** RECORDS **
:::
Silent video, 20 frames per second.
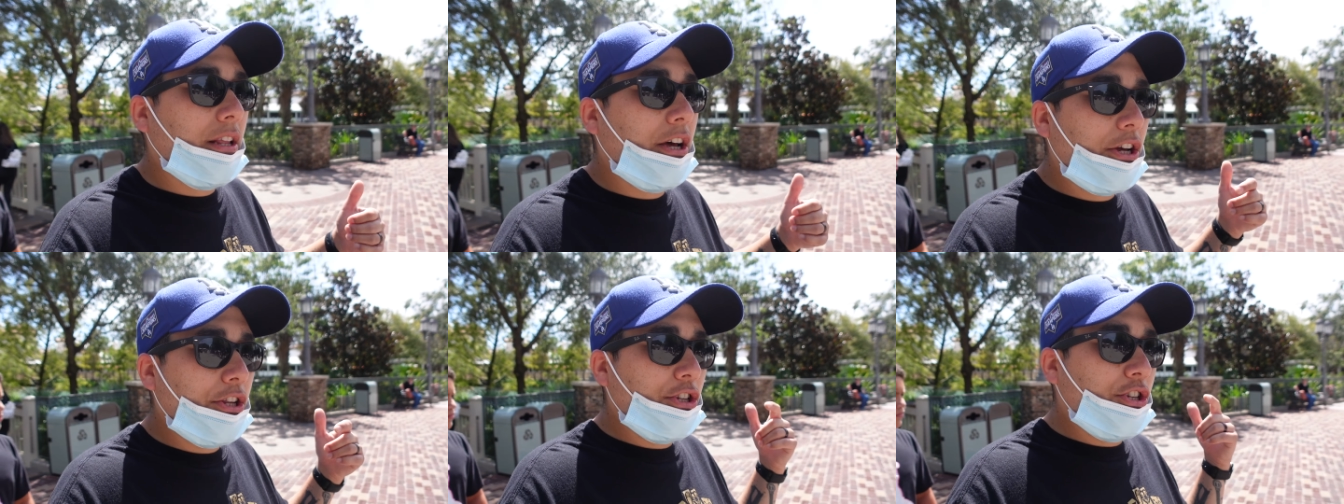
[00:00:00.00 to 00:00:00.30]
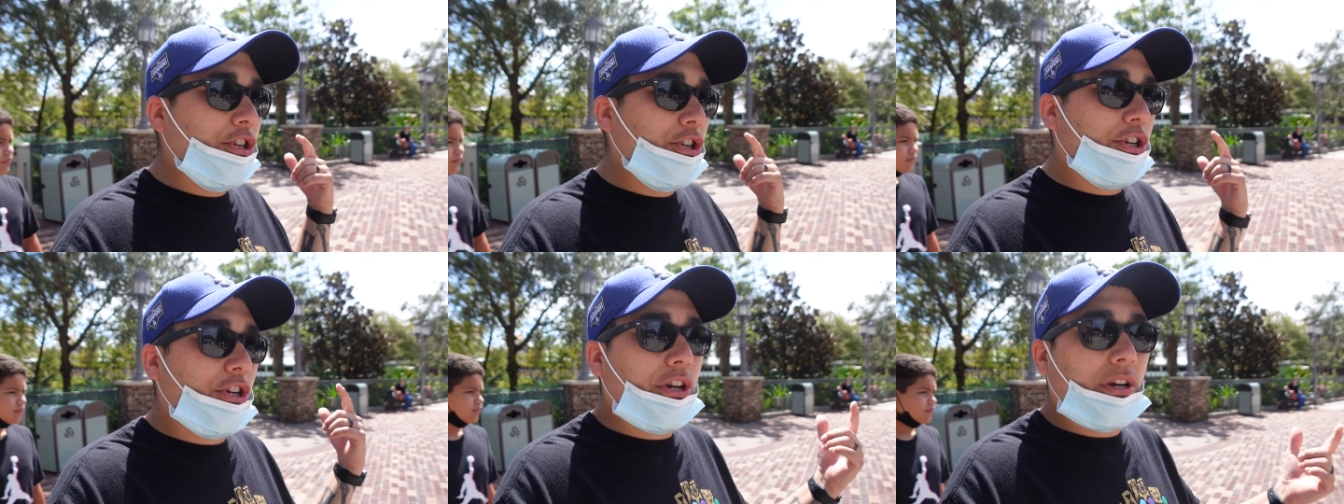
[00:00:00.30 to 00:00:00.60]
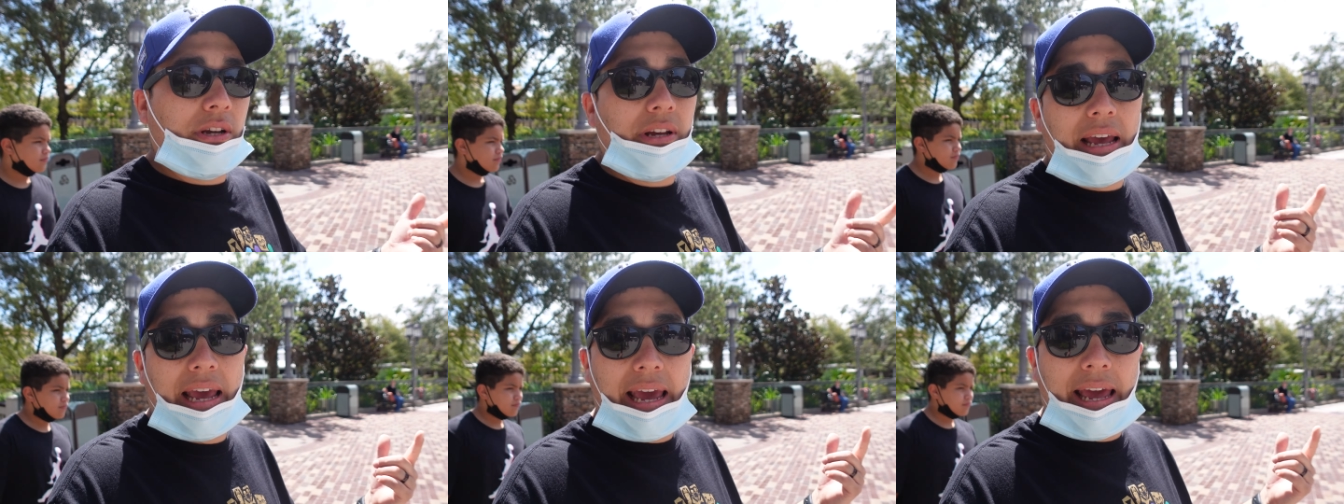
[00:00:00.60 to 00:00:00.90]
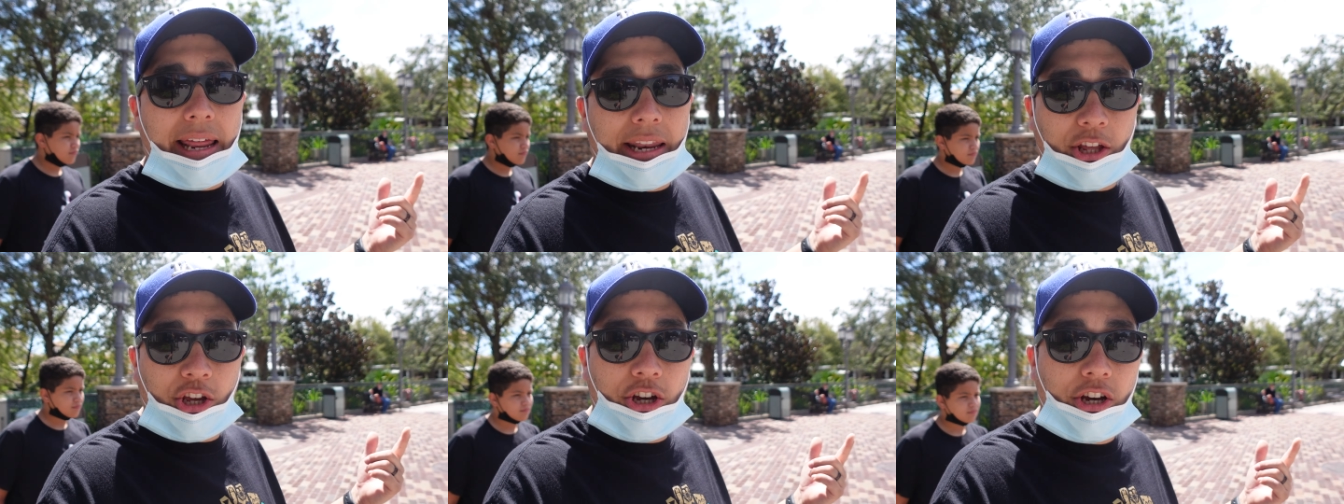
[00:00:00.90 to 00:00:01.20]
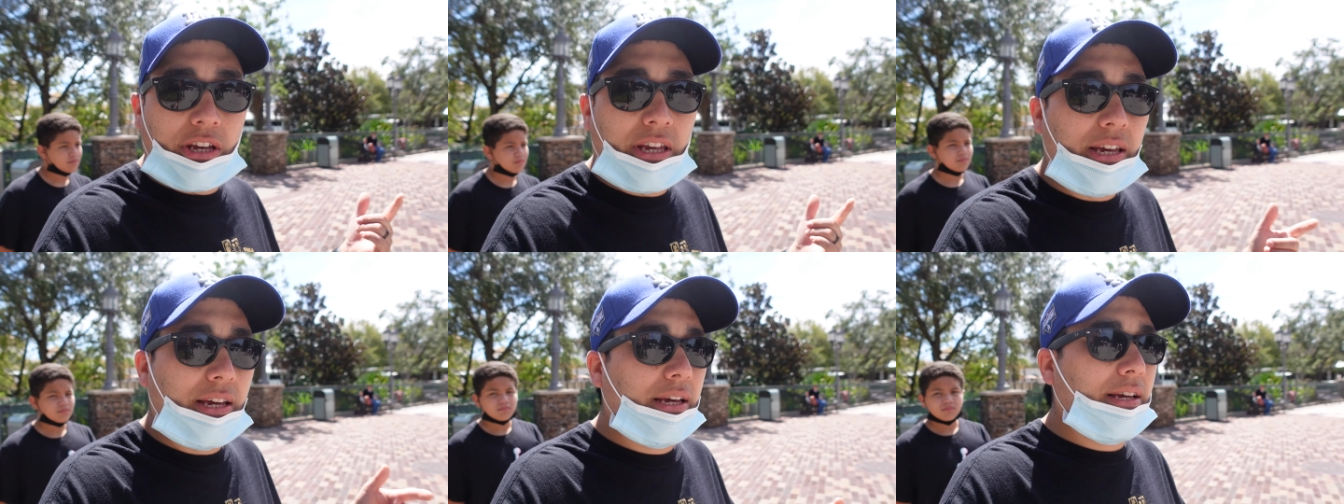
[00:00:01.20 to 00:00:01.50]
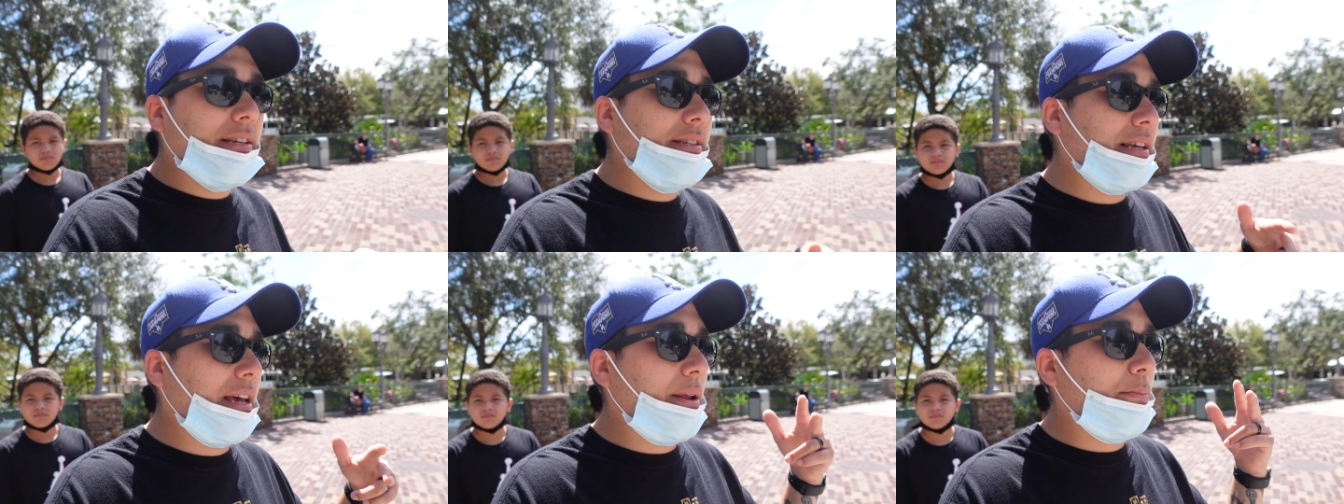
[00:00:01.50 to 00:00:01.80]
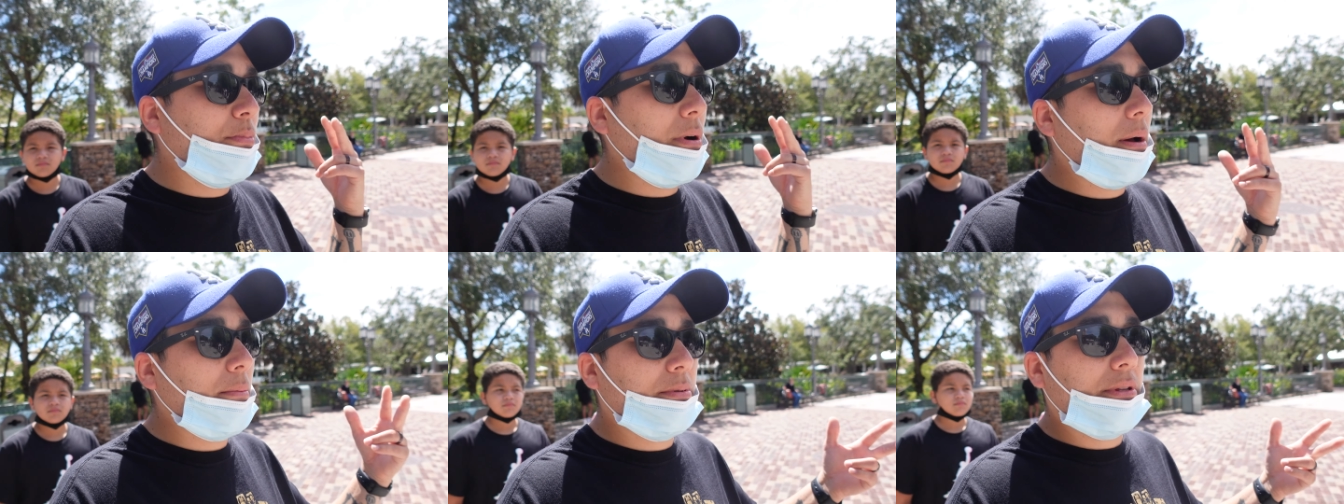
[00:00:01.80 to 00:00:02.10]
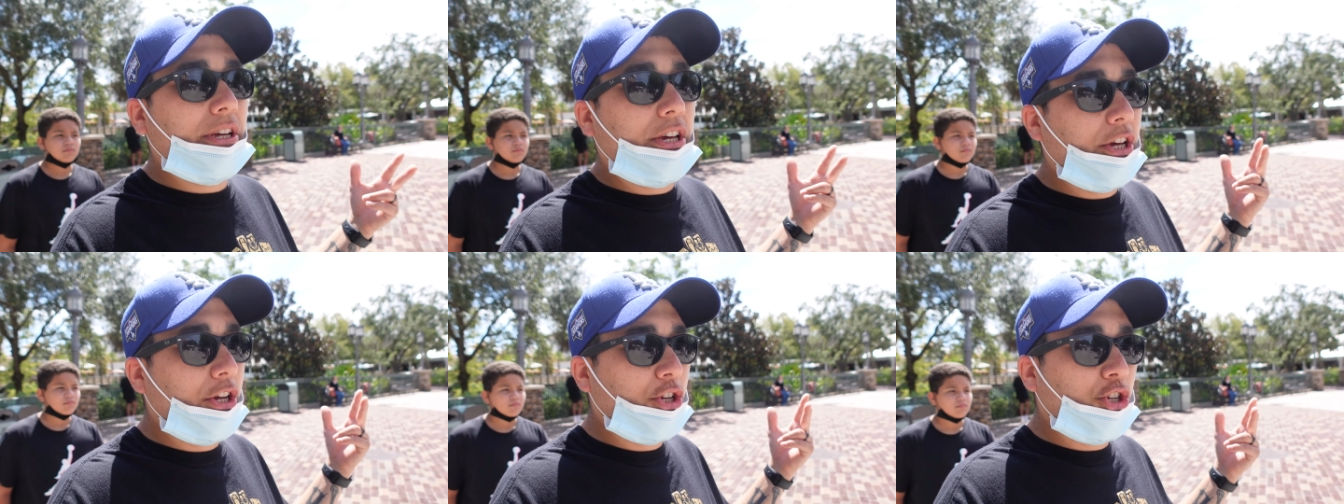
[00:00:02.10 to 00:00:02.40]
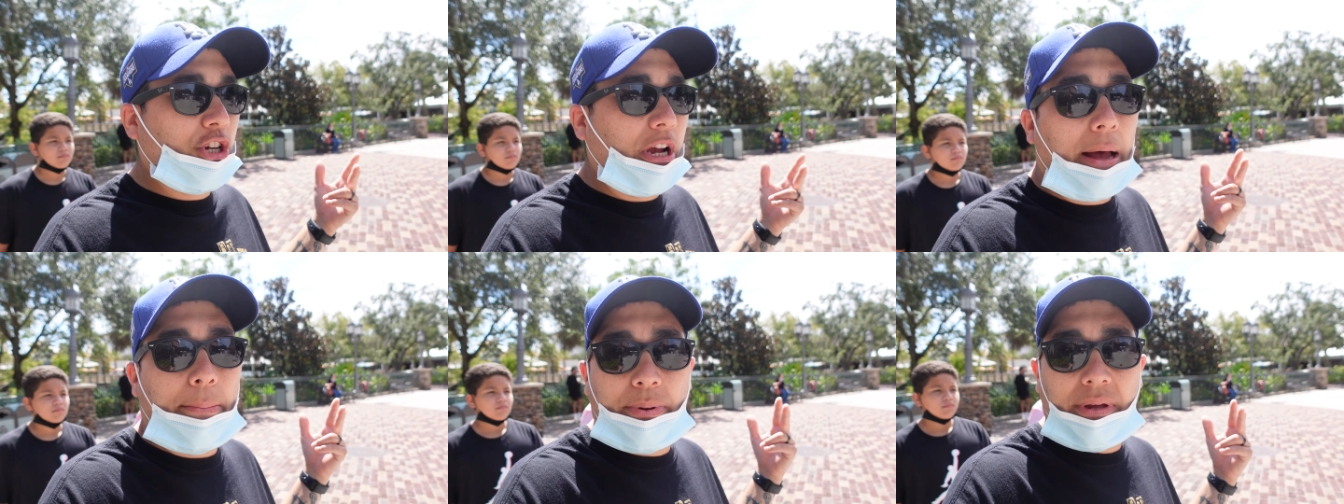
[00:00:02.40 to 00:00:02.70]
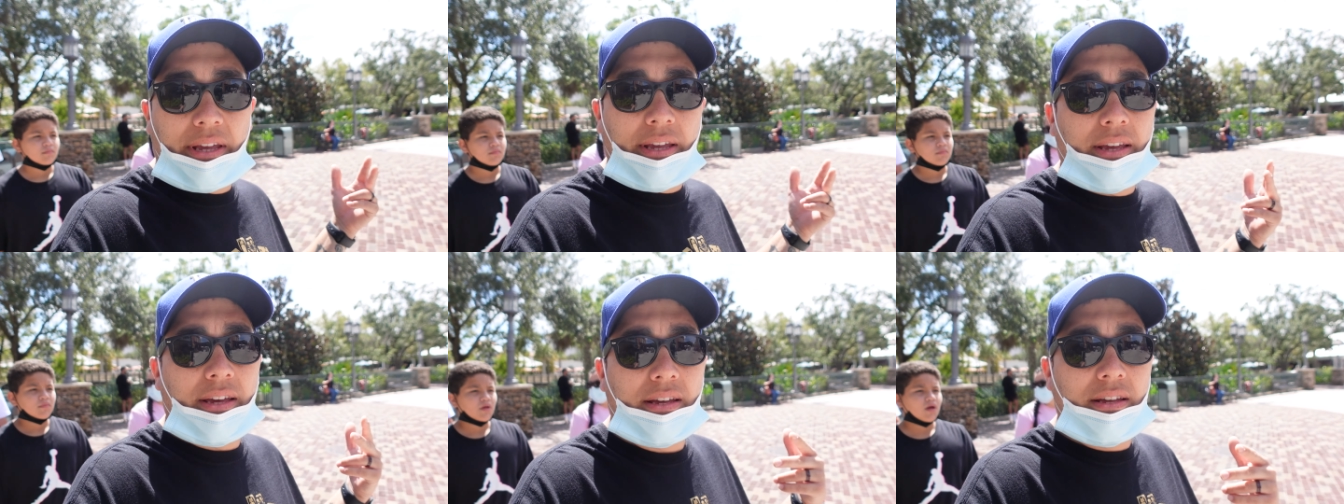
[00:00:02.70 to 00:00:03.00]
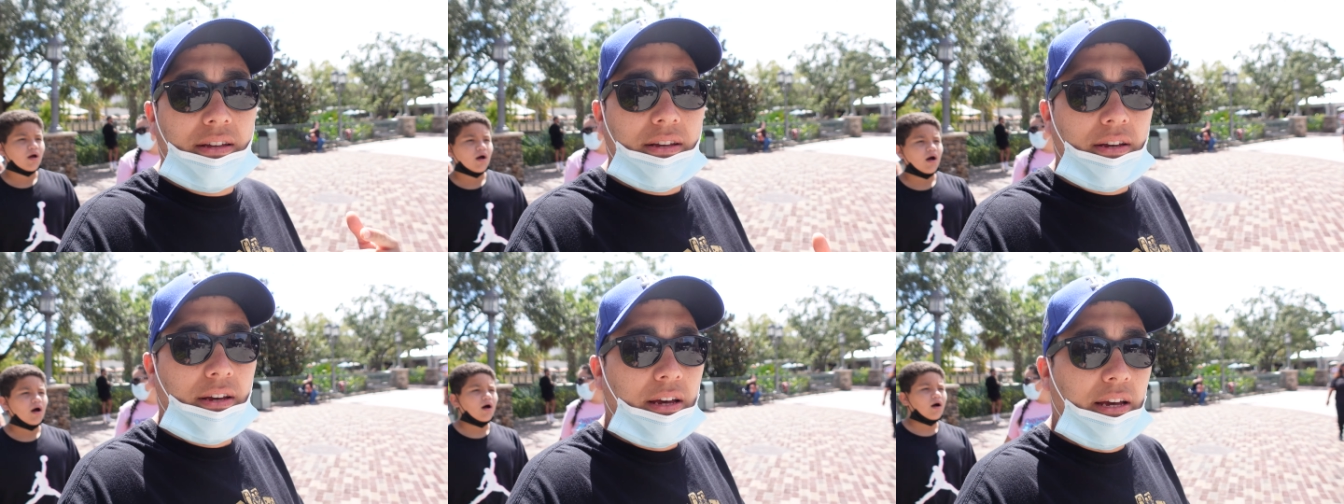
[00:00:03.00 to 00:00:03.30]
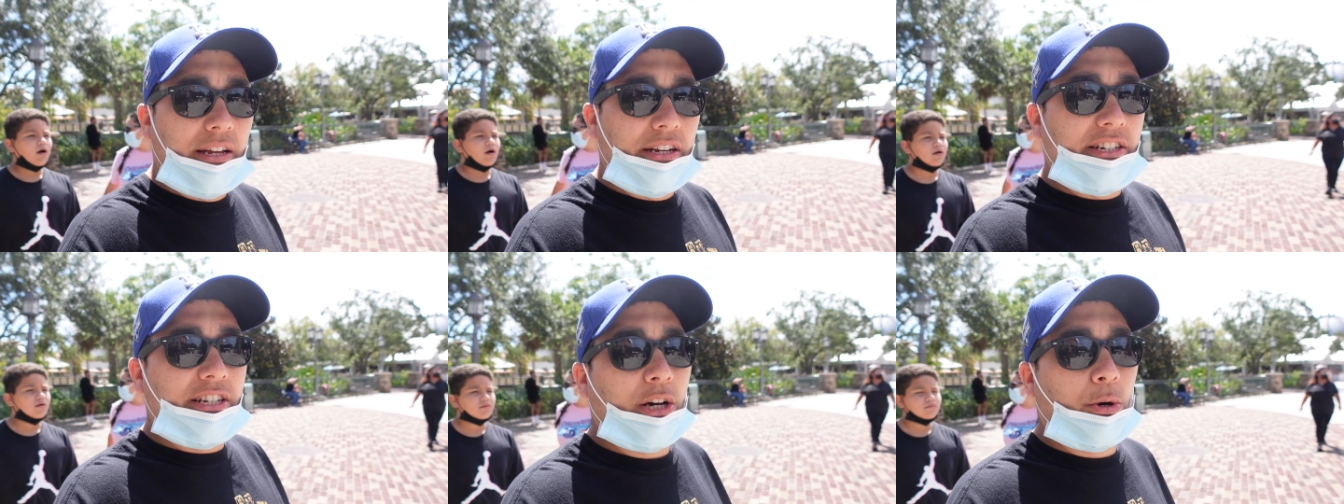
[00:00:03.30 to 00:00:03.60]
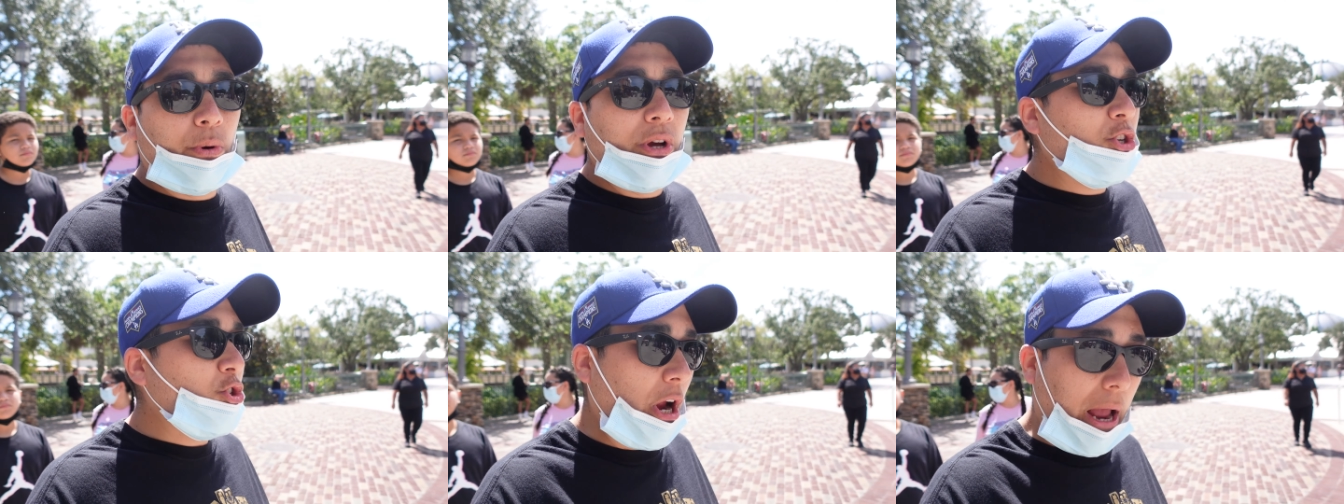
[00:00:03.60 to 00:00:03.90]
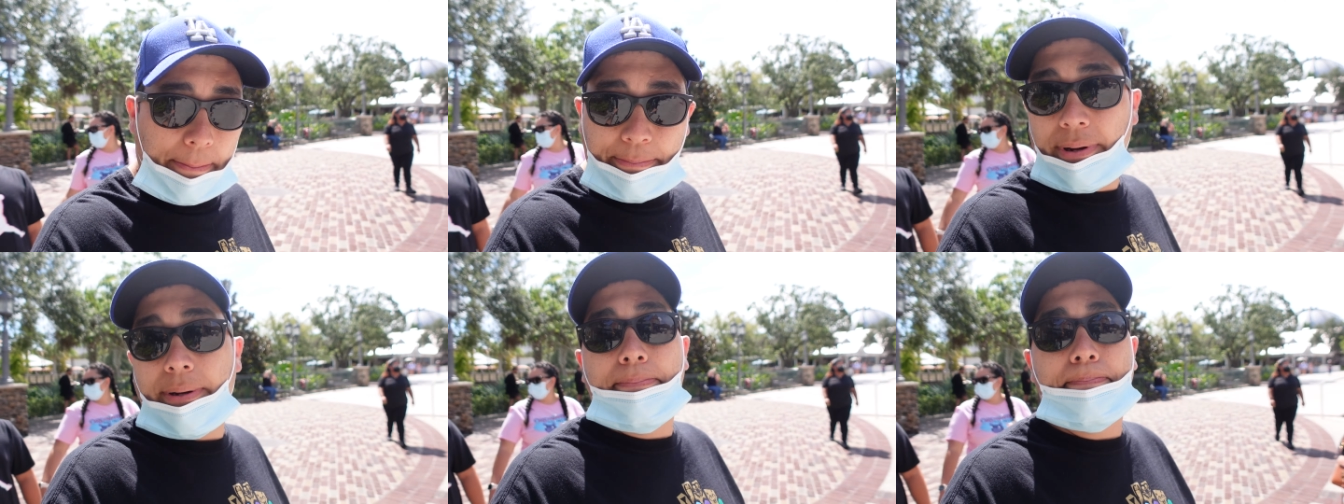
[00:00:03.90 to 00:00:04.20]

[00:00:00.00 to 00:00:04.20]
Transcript: lunch and cookies and probably shopping until we drop.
:::
** TO DO **
Wherever a picture appears in the material above, skip it and copy the rest without change.

** RESPONSE FOR THIS EXERCISE **
Silent video, 20 frames per second.
[00:00:00.00 to 00:00:00.30]
[00:00:00.30 to 00:00:00.60]
[00:00:00.60 to 00:00:00.90]
[00:00:00.90 to 00:00:01.20]
[00:00:01.20 to 00:00:01.50]
[00:00:01.50 to 00:00:01.80]
[00:00:01.80 to 00:00:02.10]
[00:00:02.10 to 00:00:02.40]
[00:00:02.40 to 00:00:02.70]
[00:00:02.70 to 00:00:03.00]
[00:00:03.00 to 00:00:03.30]
[00:00:03.30 to 00:00:03.60]
[00:00:03.60 to 00:00:03.90]
[00:00:03.90 to 00:00:04.20]

[00:00:00.00 to 00:00:04.20]
Transcript: lunch and cookies and probably shopping until we drop.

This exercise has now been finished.